TASK INPUTS: Begin

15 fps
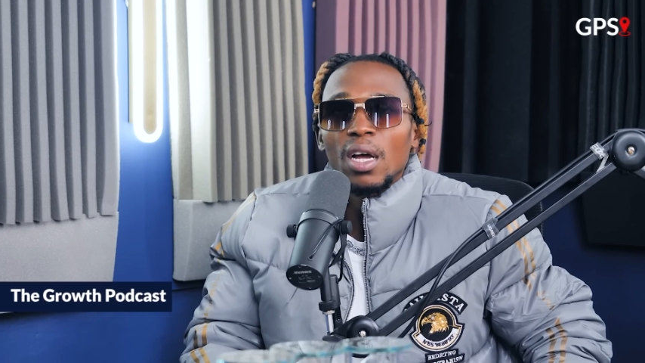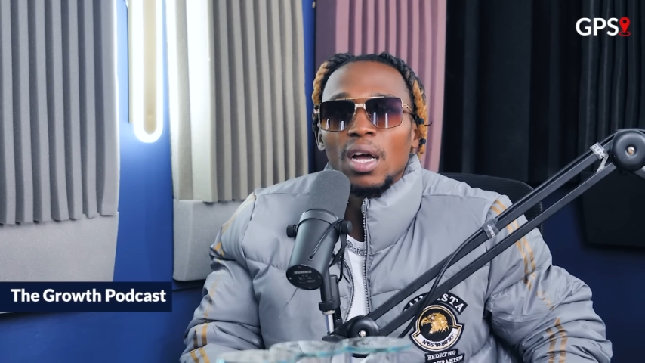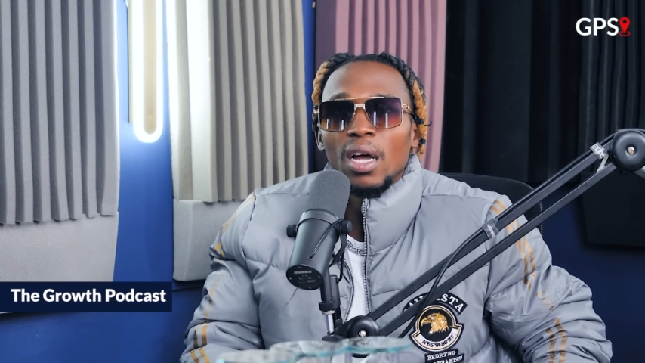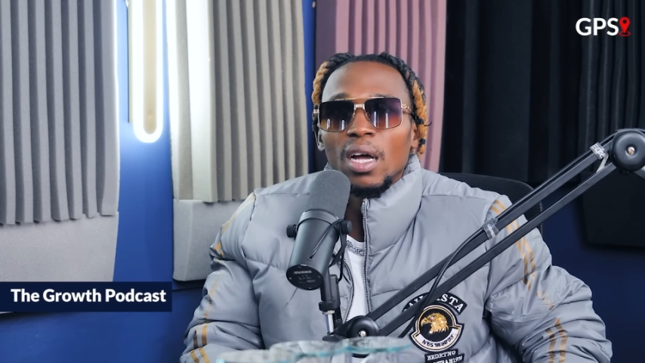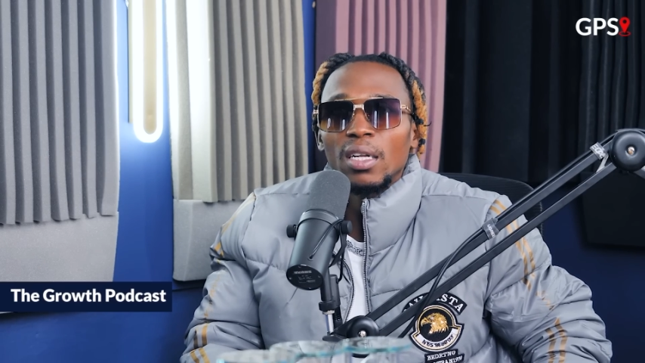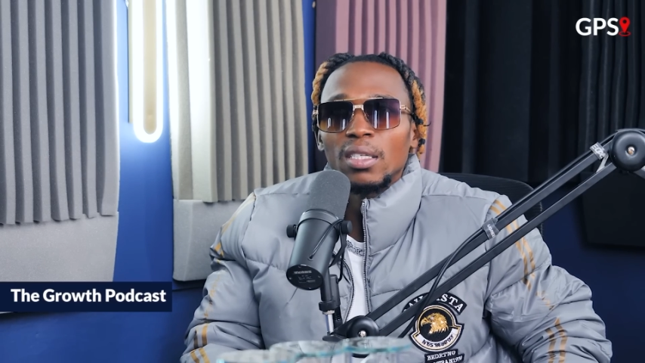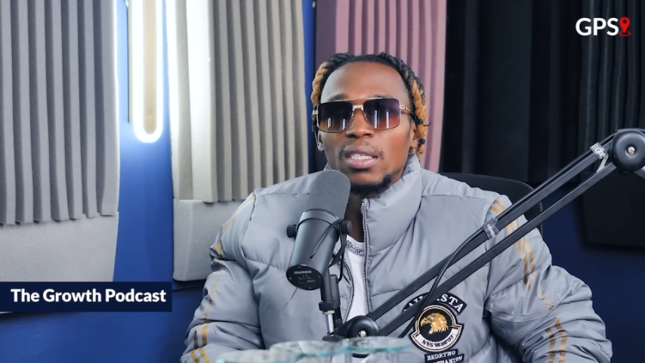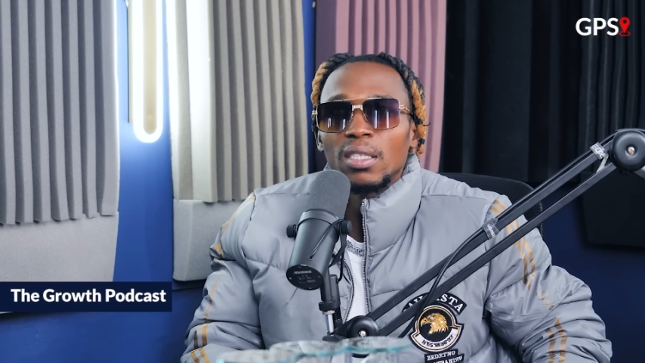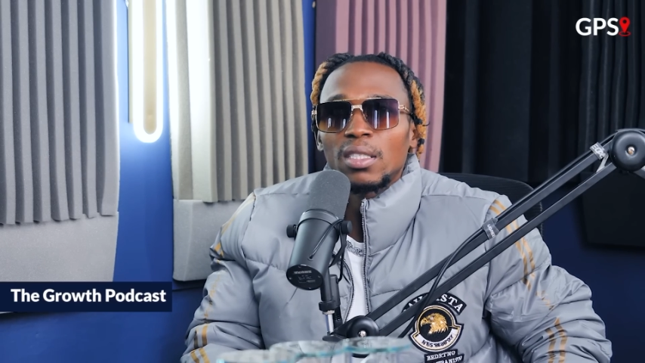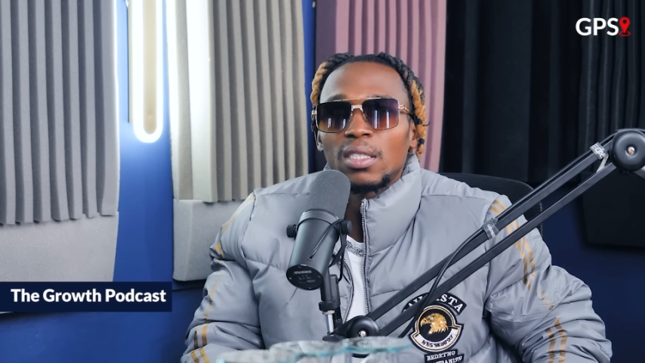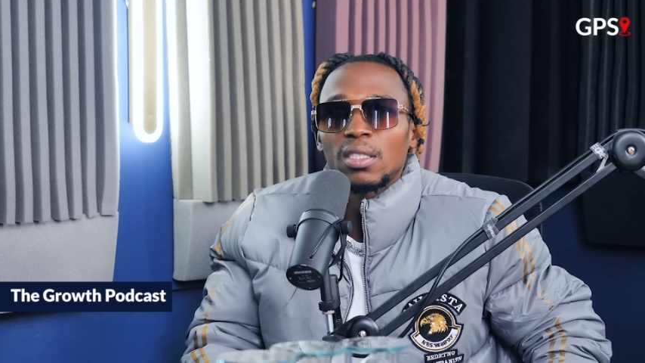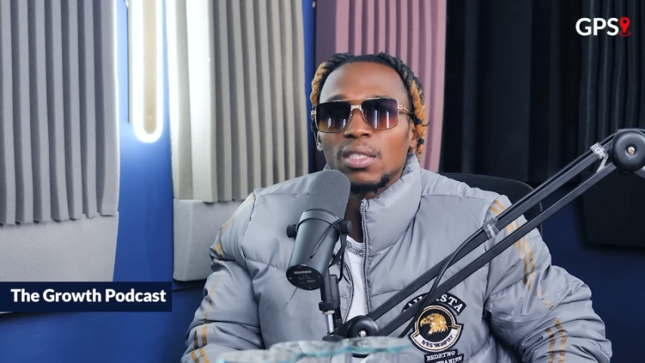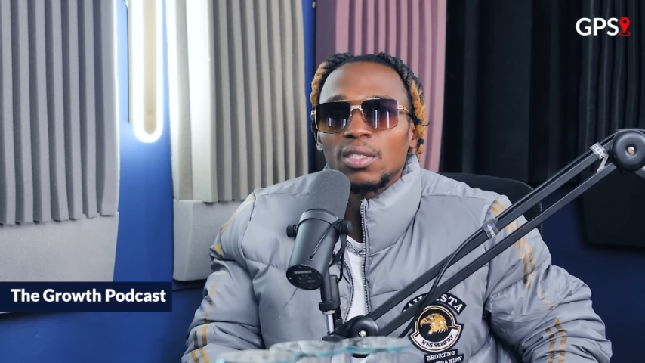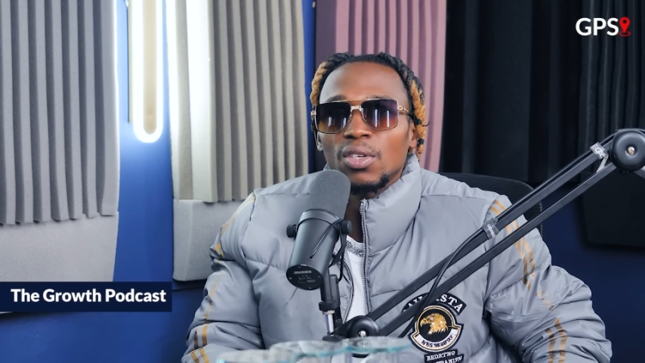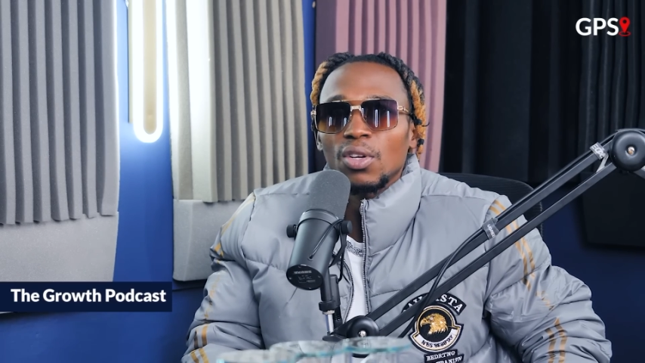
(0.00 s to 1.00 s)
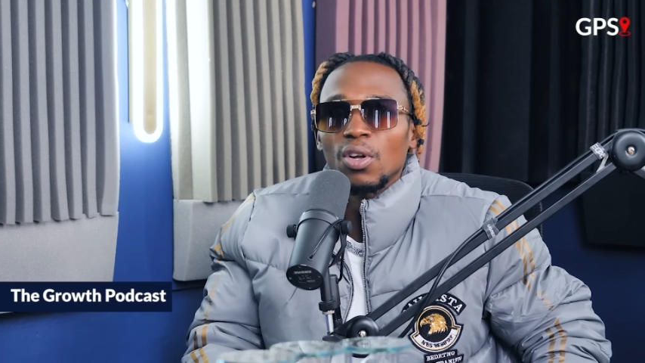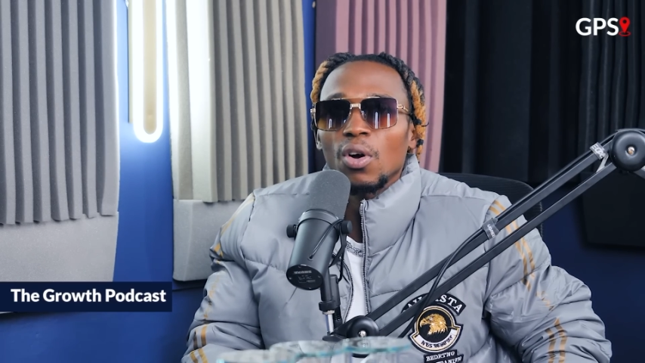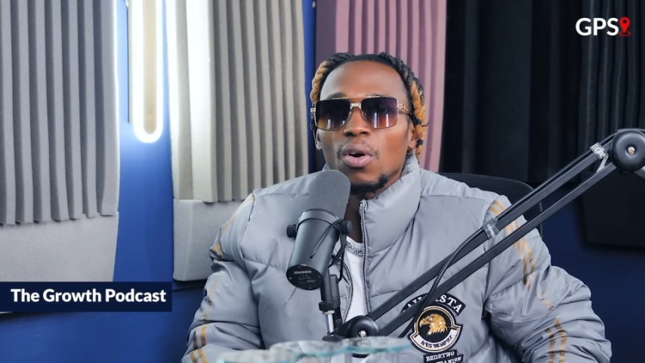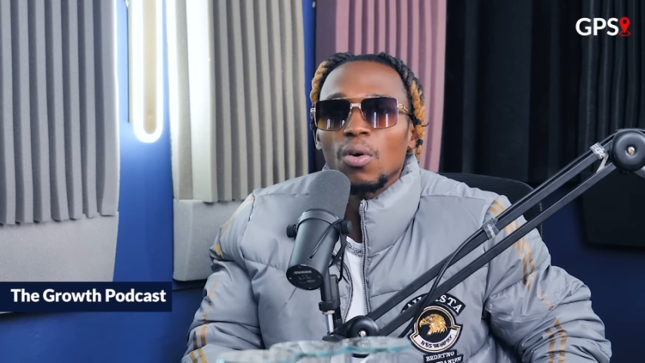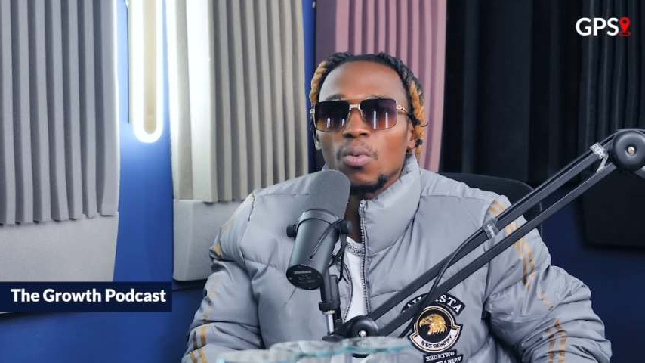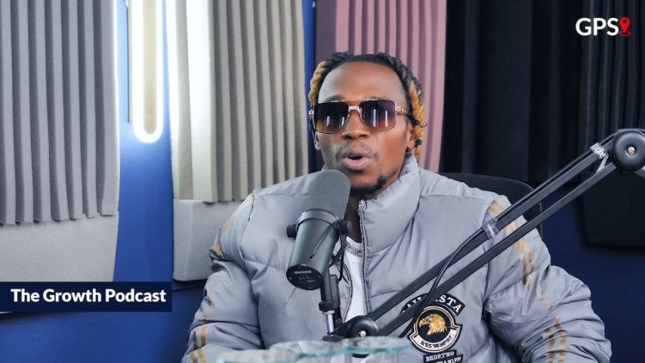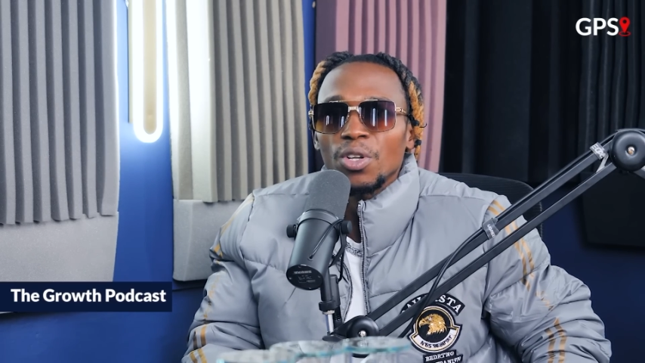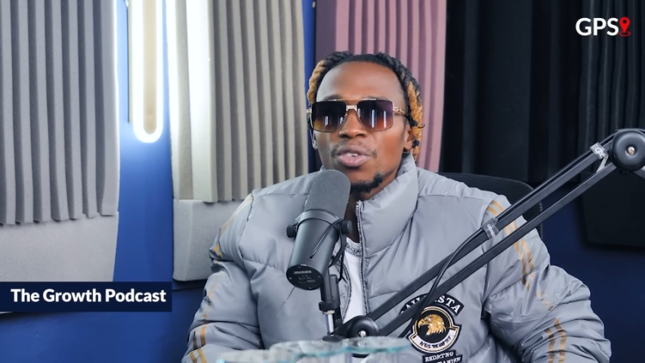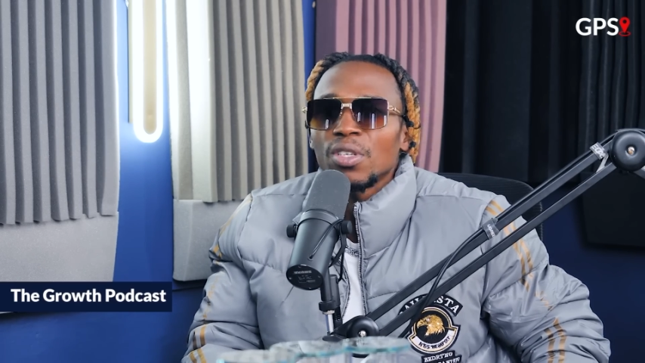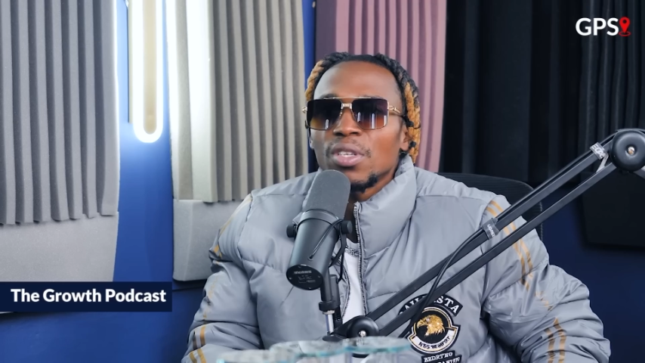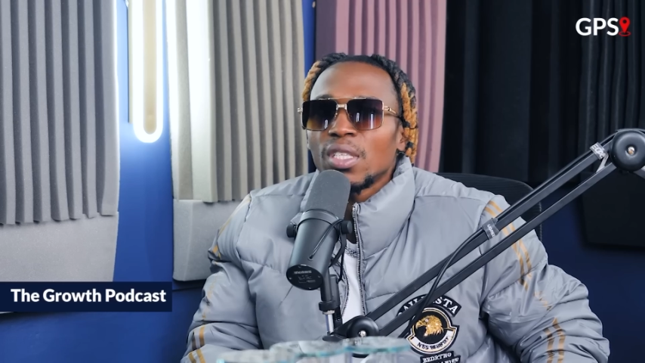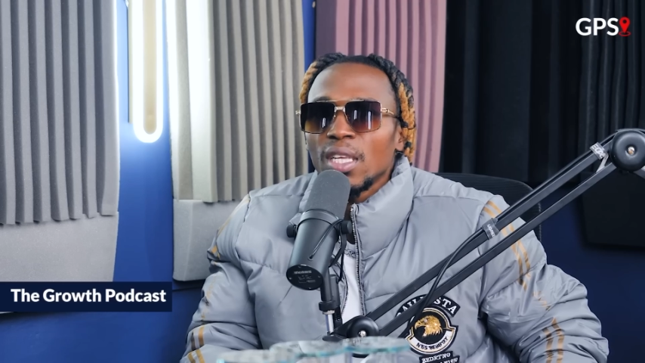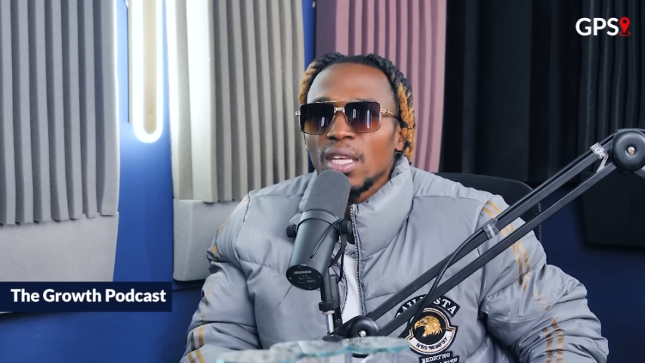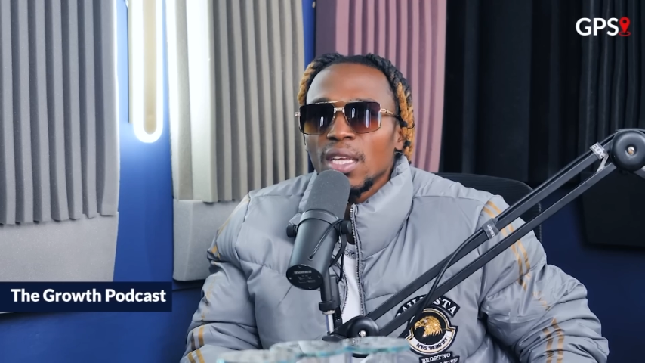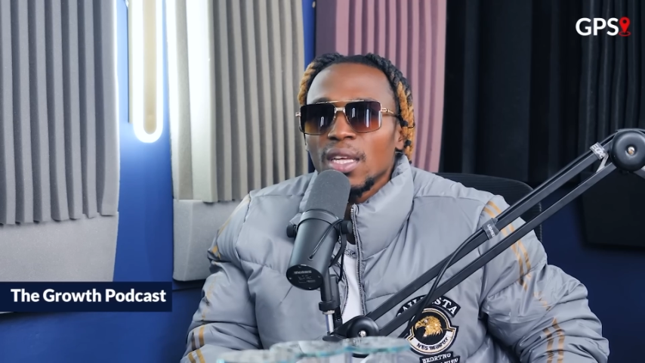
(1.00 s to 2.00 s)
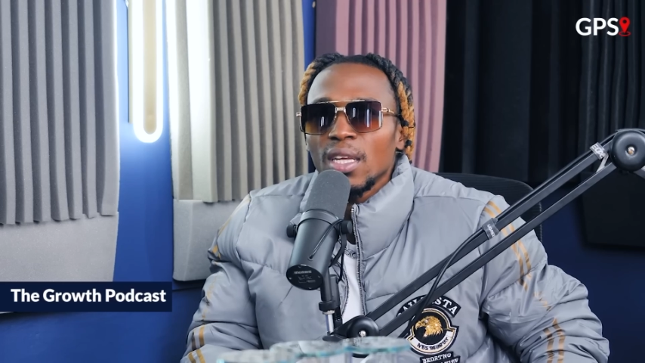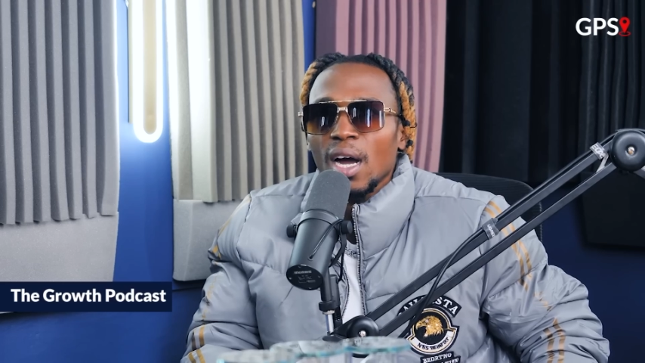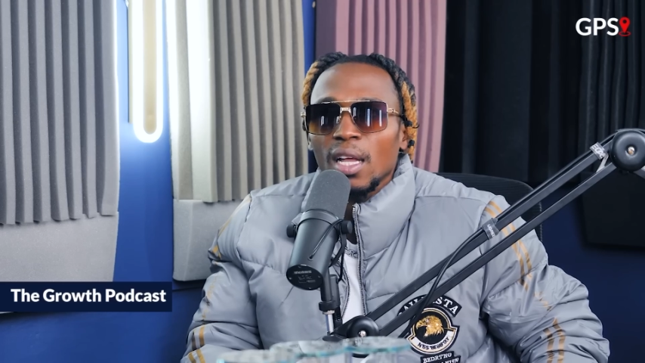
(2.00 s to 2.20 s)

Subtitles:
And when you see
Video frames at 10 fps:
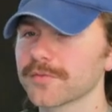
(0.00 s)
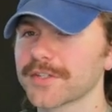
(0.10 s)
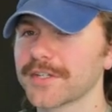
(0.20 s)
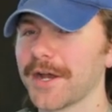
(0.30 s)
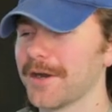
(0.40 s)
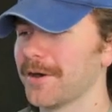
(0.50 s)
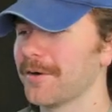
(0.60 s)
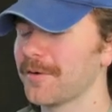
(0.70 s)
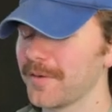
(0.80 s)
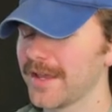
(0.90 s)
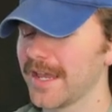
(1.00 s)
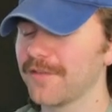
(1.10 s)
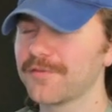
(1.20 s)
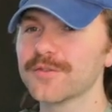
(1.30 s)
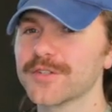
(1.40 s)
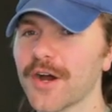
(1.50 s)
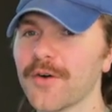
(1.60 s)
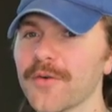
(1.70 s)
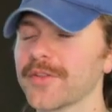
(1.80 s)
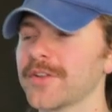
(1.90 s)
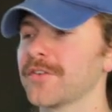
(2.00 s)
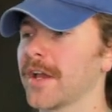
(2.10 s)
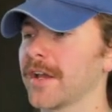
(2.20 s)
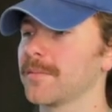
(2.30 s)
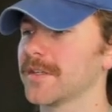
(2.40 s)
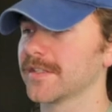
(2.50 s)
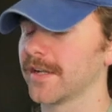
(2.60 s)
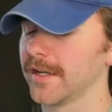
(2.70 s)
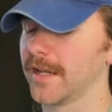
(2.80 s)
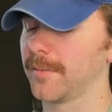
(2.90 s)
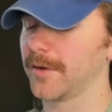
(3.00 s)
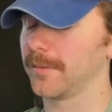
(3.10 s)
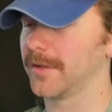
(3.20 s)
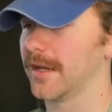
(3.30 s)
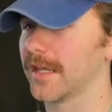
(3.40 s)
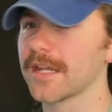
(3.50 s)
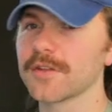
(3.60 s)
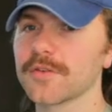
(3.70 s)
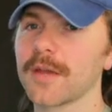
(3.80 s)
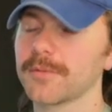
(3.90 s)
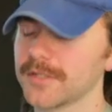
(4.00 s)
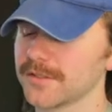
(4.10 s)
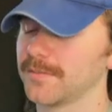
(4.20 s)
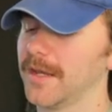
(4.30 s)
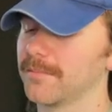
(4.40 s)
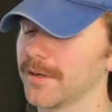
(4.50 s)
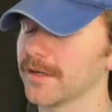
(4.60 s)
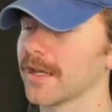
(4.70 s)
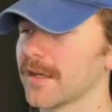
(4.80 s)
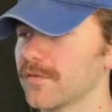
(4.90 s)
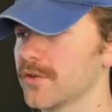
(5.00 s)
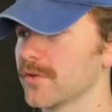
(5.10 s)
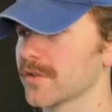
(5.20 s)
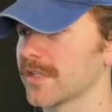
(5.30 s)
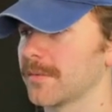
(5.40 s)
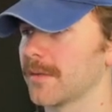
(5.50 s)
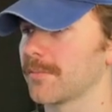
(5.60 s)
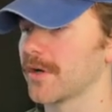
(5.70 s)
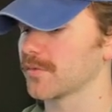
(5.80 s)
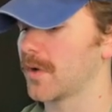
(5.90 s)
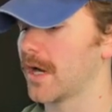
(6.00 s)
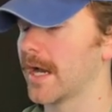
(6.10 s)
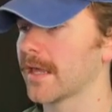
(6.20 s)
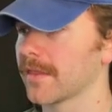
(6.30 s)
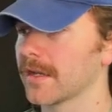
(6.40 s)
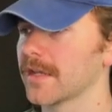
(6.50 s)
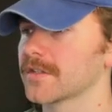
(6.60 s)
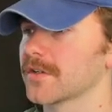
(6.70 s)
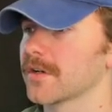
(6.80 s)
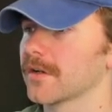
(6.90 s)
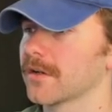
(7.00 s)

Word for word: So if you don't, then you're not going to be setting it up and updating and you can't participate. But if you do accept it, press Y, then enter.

TASK INPUTS: End

Leave out the pictures and give the listing above again exactly.

15 fps
(0.00 s to 1.00 s)
(1.00 s to 2.00 s)
(2.00 s to 2.20 s)

Subtitles:
And when you see
Video frames at 10 fps:
(0.00 s)
(0.10 s)
(0.20 s)
(0.30 s)
(0.40 s)
(0.50 s)
(0.60 s)
(0.70 s)
(0.80 s)
(0.90 s)
(1.00 s)
(1.10 s)
(1.20 s)
(1.30 s)
(1.40 s)
(1.50 s)
(1.60 s)
(1.70 s)
(1.80 s)
(1.90 s)
(2.00 s)
(2.10 s)
(2.20 s)
(2.30 s)
(2.40 s)
(2.50 s)
(2.60 s)
(2.70 s)
(2.80 s)
(2.90 s)
(3.00 s)
(3.10 s)
(3.20 s)
(3.30 s)
(3.40 s)
(3.50 s)
(3.60 s)
(3.70 s)
(3.80 s)
(3.90 s)
(4.00 s)
(4.10 s)
(4.20 s)
(4.30 s)
(4.40 s)
(4.50 s)
(4.60 s)
(4.70 s)
(4.80 s)
(4.90 s)
(5.00 s)
(5.10 s)
(5.20 s)
(5.30 s)
(5.40 s)
(5.50 s)
(5.60 s)
(5.70 s)
(5.80 s)
(5.90 s)
(6.00 s)
(6.10 s)
(6.20 s)
(6.30 s)
(6.40 s)
(6.50 s)
(6.60 s)
(6.70 s)
(6.80 s)
(6.90 s)
(7.00 s)

Word for word: So if you don't, then you're not going to be setting it up and updating and you can't participate. But if you do accept it, press Y, then enter.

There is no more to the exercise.